Four expressions of Copilot Appearance
Copilot Appearance will smile, nod, and act surprised. Image: Microsoft

This isn’t even a novel concept from Mustafa Suleyman, who co-founded Inflection AI around this idea, then jumped ship to Microsoft presumably when things got rough at his startup.

Beyond the personalized aspects of Copilot, Suleyman has also hinted that the Windows desktop might be where Microsoft turns its AI attention next. I hate my desktop, said Suleyman on the podcast episode. I look at my screen and I’m like shit man I have a billboard in front of me. It’s just so noisy, so neon, and it’s all competing for my attention.
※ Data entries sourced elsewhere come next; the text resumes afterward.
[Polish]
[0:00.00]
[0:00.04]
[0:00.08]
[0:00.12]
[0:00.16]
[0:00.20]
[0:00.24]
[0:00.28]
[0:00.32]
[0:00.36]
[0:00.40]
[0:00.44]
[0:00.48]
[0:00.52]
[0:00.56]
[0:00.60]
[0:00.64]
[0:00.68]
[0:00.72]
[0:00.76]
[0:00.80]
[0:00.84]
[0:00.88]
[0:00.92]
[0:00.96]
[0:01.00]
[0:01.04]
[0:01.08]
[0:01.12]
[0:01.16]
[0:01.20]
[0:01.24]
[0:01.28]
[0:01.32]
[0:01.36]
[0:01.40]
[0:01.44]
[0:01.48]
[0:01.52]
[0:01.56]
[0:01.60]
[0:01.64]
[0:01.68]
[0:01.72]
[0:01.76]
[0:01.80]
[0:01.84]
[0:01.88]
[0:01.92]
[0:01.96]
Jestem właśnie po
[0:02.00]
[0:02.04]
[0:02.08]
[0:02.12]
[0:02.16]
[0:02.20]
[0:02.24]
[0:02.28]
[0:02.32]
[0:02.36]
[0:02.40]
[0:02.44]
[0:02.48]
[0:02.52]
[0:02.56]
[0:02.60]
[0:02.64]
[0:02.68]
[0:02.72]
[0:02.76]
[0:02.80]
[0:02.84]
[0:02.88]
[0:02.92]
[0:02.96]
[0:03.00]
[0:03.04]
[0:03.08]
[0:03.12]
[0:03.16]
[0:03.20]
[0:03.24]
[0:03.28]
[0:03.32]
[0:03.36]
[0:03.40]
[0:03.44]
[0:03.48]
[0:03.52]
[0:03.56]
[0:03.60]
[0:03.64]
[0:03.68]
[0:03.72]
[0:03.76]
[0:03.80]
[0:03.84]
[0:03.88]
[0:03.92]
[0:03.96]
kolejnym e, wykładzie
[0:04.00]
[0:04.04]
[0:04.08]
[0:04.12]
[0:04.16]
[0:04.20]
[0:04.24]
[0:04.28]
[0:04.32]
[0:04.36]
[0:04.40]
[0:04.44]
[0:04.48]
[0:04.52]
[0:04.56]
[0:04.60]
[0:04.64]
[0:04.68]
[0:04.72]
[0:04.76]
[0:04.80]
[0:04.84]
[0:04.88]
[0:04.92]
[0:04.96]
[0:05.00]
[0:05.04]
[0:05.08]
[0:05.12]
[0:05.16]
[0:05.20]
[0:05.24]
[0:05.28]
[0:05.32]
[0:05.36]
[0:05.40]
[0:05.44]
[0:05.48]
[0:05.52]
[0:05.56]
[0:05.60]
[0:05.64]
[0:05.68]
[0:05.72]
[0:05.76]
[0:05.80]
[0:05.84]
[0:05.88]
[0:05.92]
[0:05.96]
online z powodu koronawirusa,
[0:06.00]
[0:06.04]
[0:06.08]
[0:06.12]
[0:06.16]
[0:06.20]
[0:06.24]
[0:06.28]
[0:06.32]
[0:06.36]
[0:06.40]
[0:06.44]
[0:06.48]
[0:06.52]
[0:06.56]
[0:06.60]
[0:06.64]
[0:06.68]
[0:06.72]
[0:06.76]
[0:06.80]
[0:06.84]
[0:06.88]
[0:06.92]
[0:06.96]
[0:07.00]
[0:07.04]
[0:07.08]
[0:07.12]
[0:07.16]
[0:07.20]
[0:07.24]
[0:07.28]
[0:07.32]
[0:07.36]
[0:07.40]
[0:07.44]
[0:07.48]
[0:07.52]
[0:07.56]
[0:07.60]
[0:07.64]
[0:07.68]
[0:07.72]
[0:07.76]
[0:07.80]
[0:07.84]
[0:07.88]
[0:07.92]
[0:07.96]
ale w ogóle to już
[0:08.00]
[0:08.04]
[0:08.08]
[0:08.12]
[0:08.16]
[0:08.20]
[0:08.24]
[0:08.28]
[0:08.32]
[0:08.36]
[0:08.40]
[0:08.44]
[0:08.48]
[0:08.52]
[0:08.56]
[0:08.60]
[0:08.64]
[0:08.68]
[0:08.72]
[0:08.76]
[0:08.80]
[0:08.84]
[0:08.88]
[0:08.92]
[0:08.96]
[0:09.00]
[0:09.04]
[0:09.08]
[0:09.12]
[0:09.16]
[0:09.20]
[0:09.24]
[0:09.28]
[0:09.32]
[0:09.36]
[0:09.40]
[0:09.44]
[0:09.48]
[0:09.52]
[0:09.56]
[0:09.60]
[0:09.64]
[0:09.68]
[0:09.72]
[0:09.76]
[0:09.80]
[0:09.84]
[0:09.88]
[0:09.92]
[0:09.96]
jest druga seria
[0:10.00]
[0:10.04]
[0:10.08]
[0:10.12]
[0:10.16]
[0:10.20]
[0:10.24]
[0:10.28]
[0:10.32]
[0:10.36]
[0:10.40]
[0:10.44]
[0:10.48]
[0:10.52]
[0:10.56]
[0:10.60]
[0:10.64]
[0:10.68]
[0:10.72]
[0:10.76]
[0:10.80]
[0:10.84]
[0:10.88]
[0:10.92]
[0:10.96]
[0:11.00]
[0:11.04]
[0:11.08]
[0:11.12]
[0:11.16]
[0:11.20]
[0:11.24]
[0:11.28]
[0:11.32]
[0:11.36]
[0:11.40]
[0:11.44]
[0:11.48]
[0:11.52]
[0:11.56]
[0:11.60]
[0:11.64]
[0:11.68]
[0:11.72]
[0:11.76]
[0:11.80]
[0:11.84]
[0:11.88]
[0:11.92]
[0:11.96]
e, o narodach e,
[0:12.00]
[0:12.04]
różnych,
It just looks ugly.

While Microsoft AI is improving voice and video, Suleyman says he wants a quieter, simpler, optimized working environment and that he’s thinking about improving his “workshop” in the future. That might be a hint at potential changes to the Copilot app on Windows in the future, or even bigger changes with Microsoft’s Copilot Plus PCs.

Suleyman said he has customized his phone UI so much to avoid distractions that it’s basically a black and white theme designed to hide things. I use a little rose tint so everything else is noised out, most of the apps are moved to the left and right, and my home screen is really just two or three primary apps, he said.
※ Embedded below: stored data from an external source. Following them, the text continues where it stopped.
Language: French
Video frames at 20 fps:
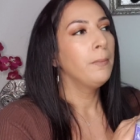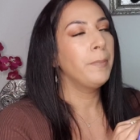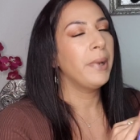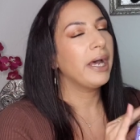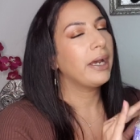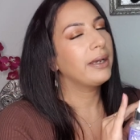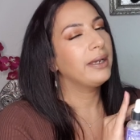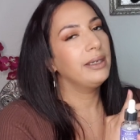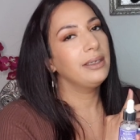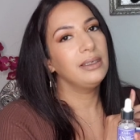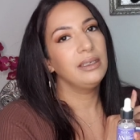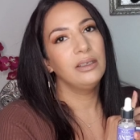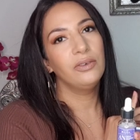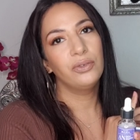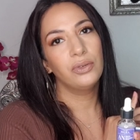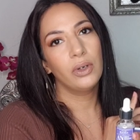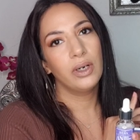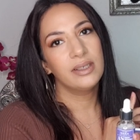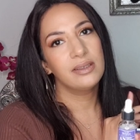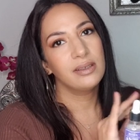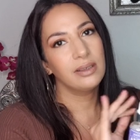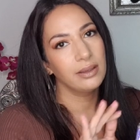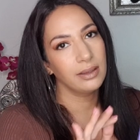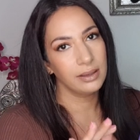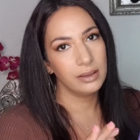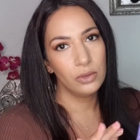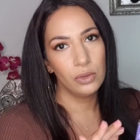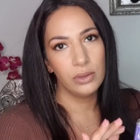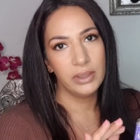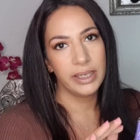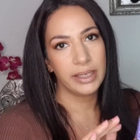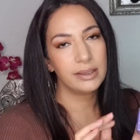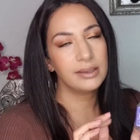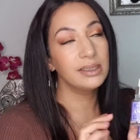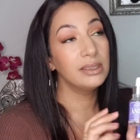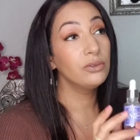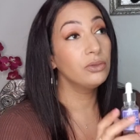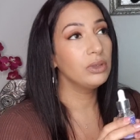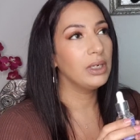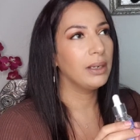Pareil, il faut être régulière
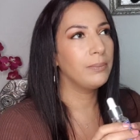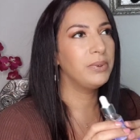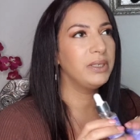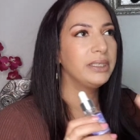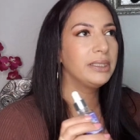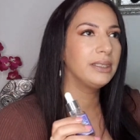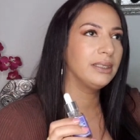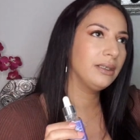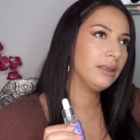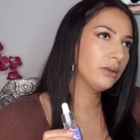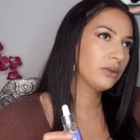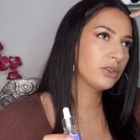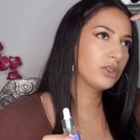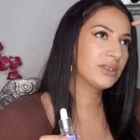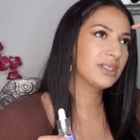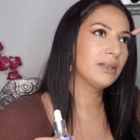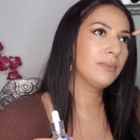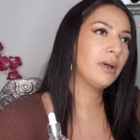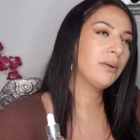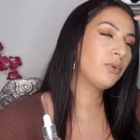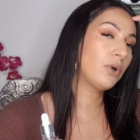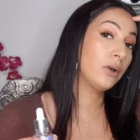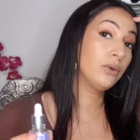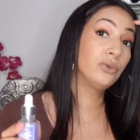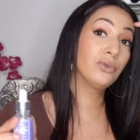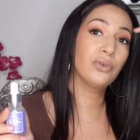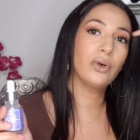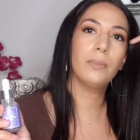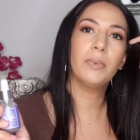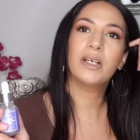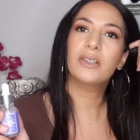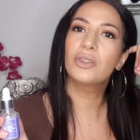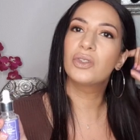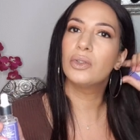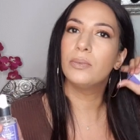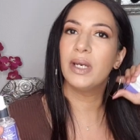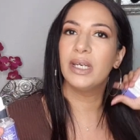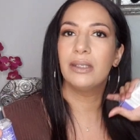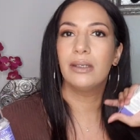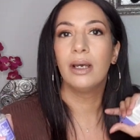si vous l'appliquez, je euh, je sais pas moi, une fois par
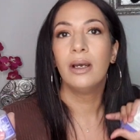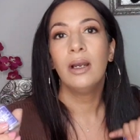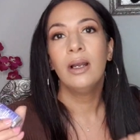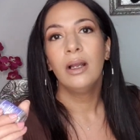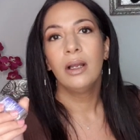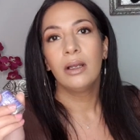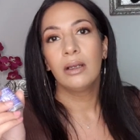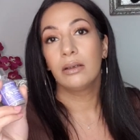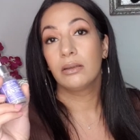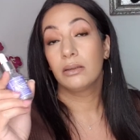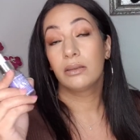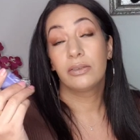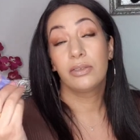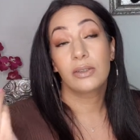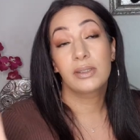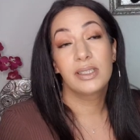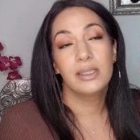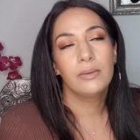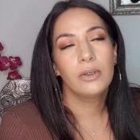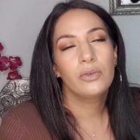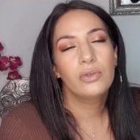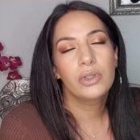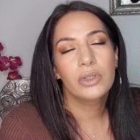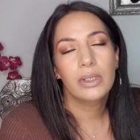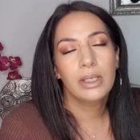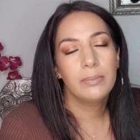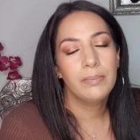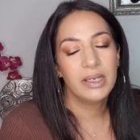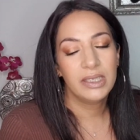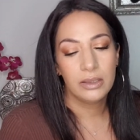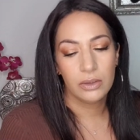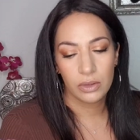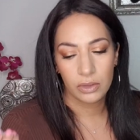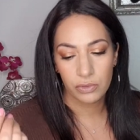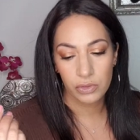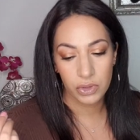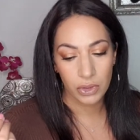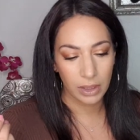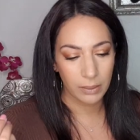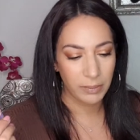semaine. Euh, forcément, vous
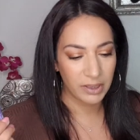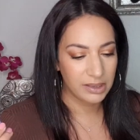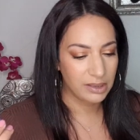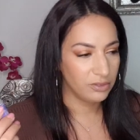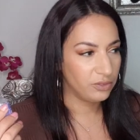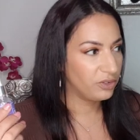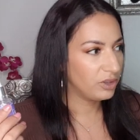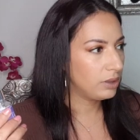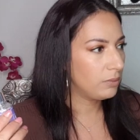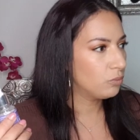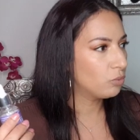n'aurez pas d'effet.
Honestly, I cannot take anyone seriously who proves himself so obtuse in the space of a couple of sentences, complaining about the complexity of Windows and then describing how he tailored his phone to his needs. So, what’s preventing him from customizing the desktop as well?! Regardless of its real or perceived flaws, Windows is highly customizable, and removing distractions is easily achieved – provided you are willing to make minimal efforts to (gasp!) learn how things work before you diss them publicly! His whole attitude appears immature and self-centered; does he ever stop to think that other people have different needs and preferences for a desktop, other styles of working? On second thought, of course he doesn’t; arrogance and lack of empathy are after all entirely on brand for the Silicon Valley tech class.
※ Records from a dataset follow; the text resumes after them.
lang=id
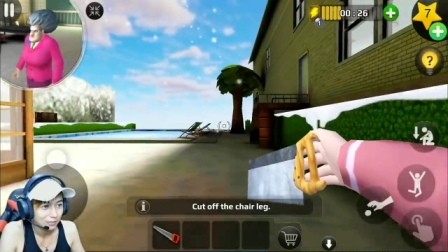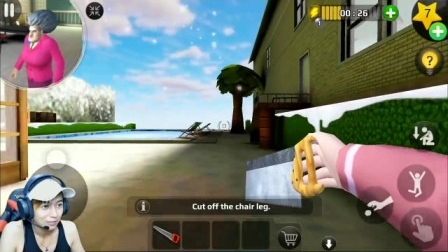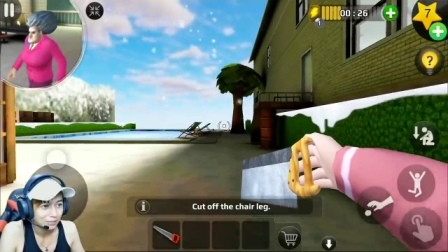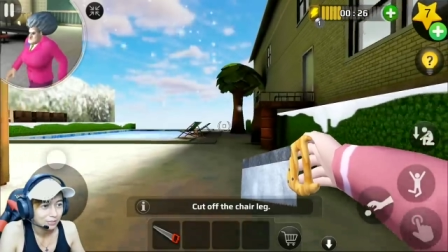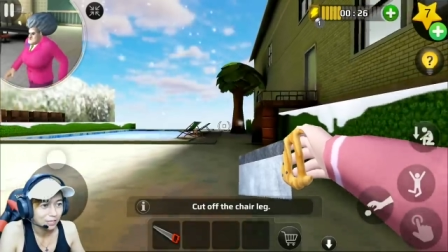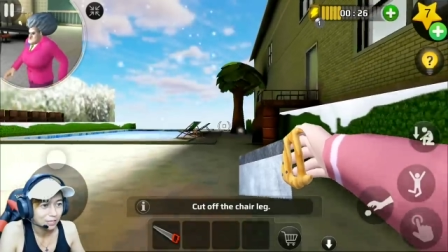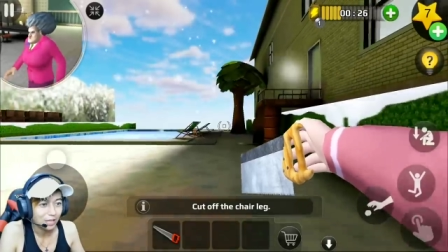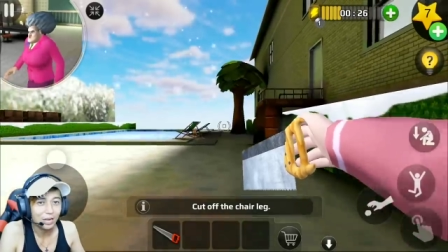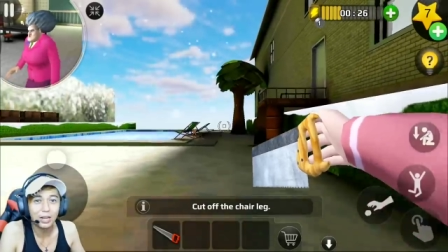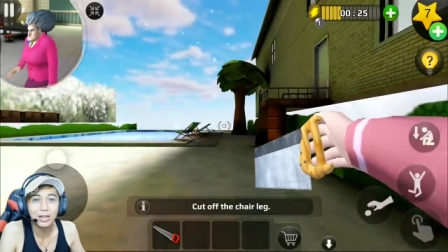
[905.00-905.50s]

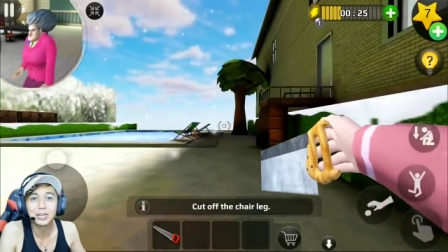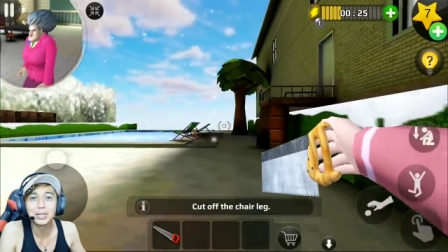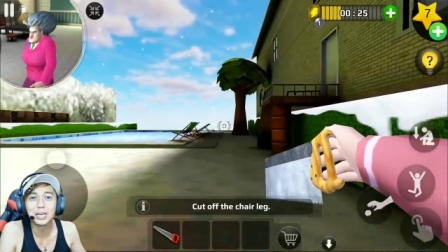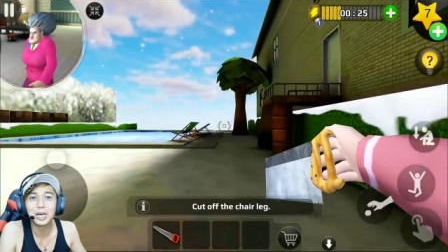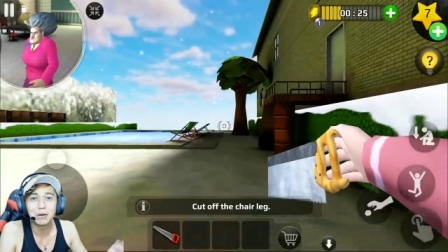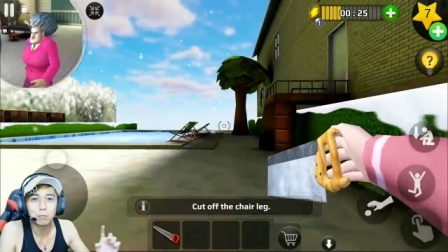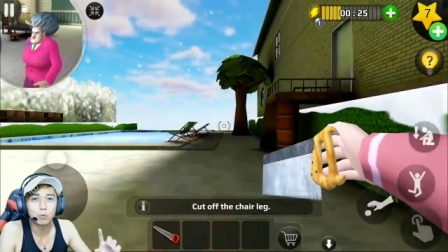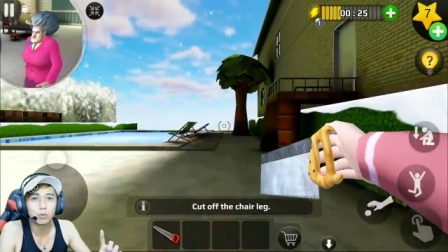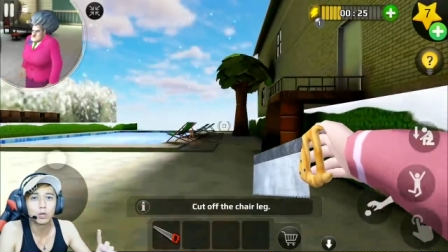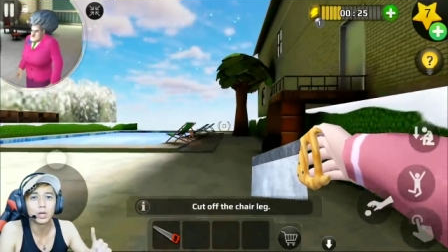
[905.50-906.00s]
Sekarang
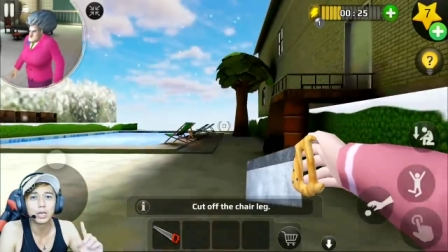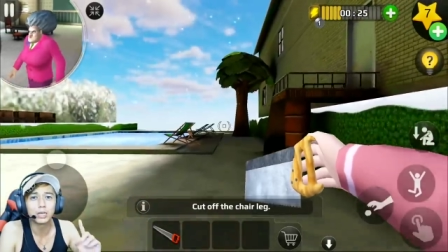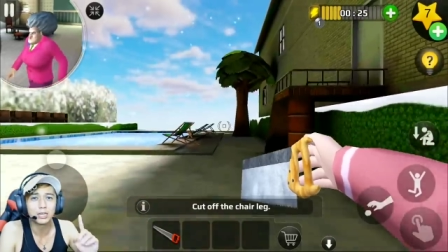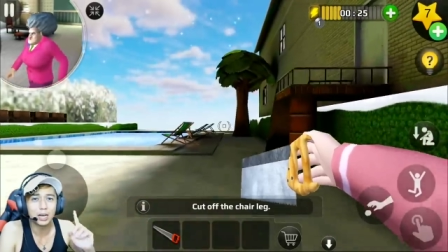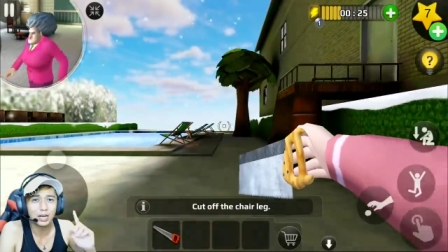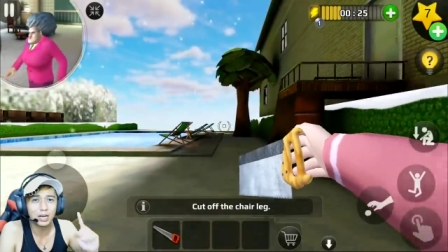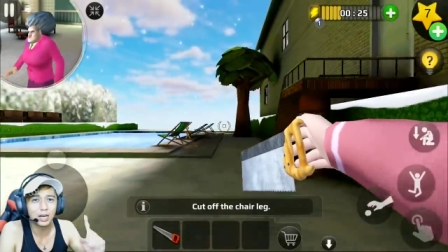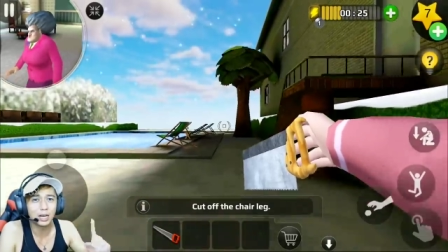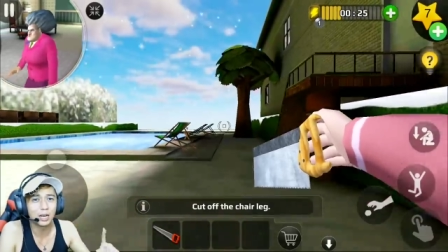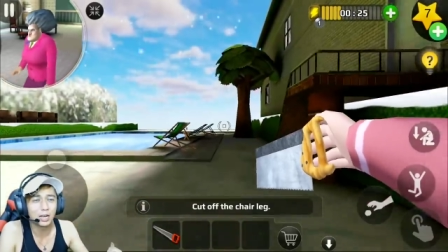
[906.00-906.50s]
nggak boleh
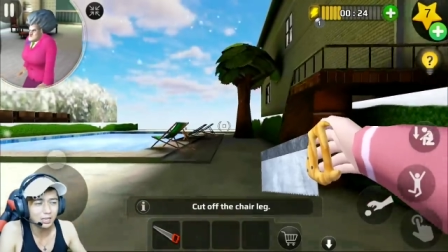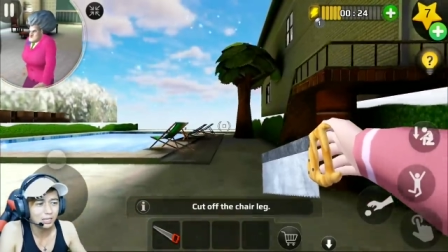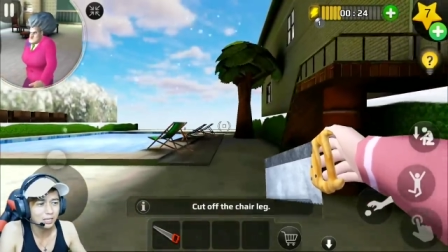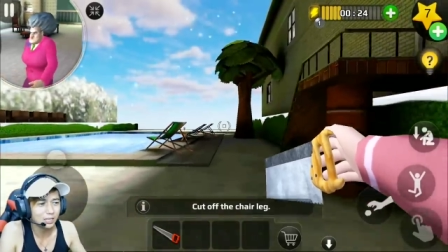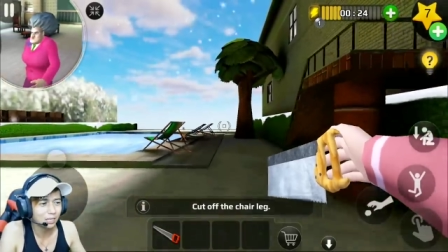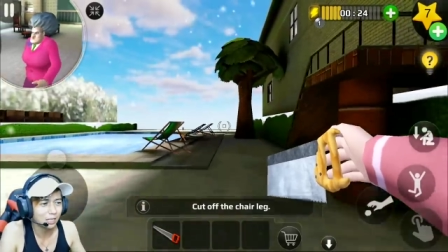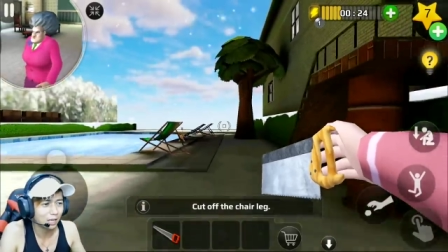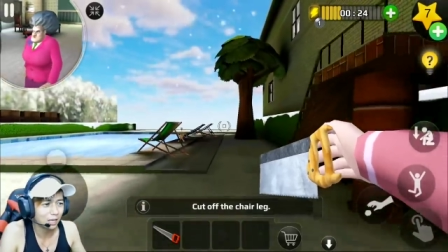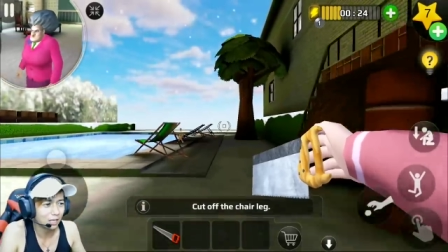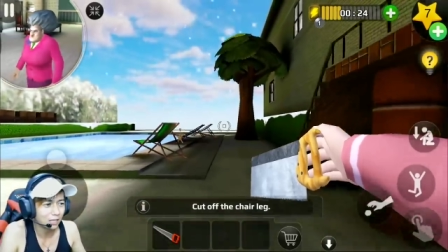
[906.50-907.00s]
gagal
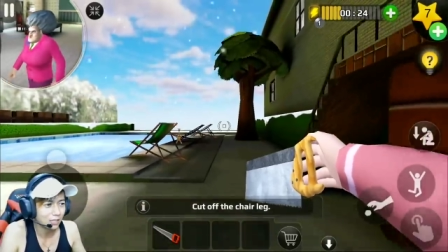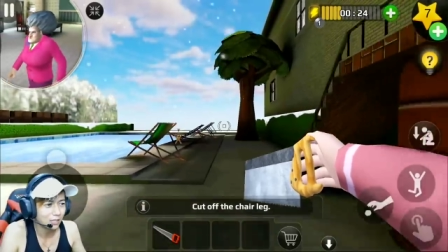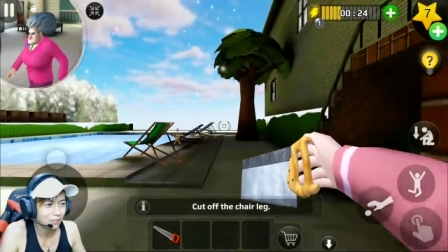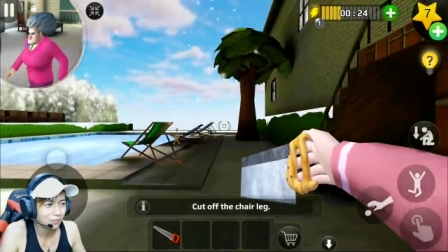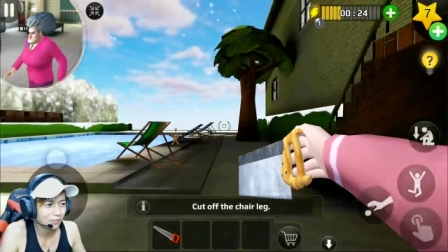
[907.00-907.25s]
lagi ya.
I shudder to think what a future version of Windows will look like when someone so dismissive of the product is being asked for input on its future development. Although it would not be the first time that happens: after leading the development of Windows 7 and 8, Steven Sinofsky morphed into the biggest Apple shill I’ve seen and constantly slammed Windows. I have always found that an odd move that suggested pent-up frustrations and mostly discredited his criticisms: if you hated working on Windows so much, why not search for a different job?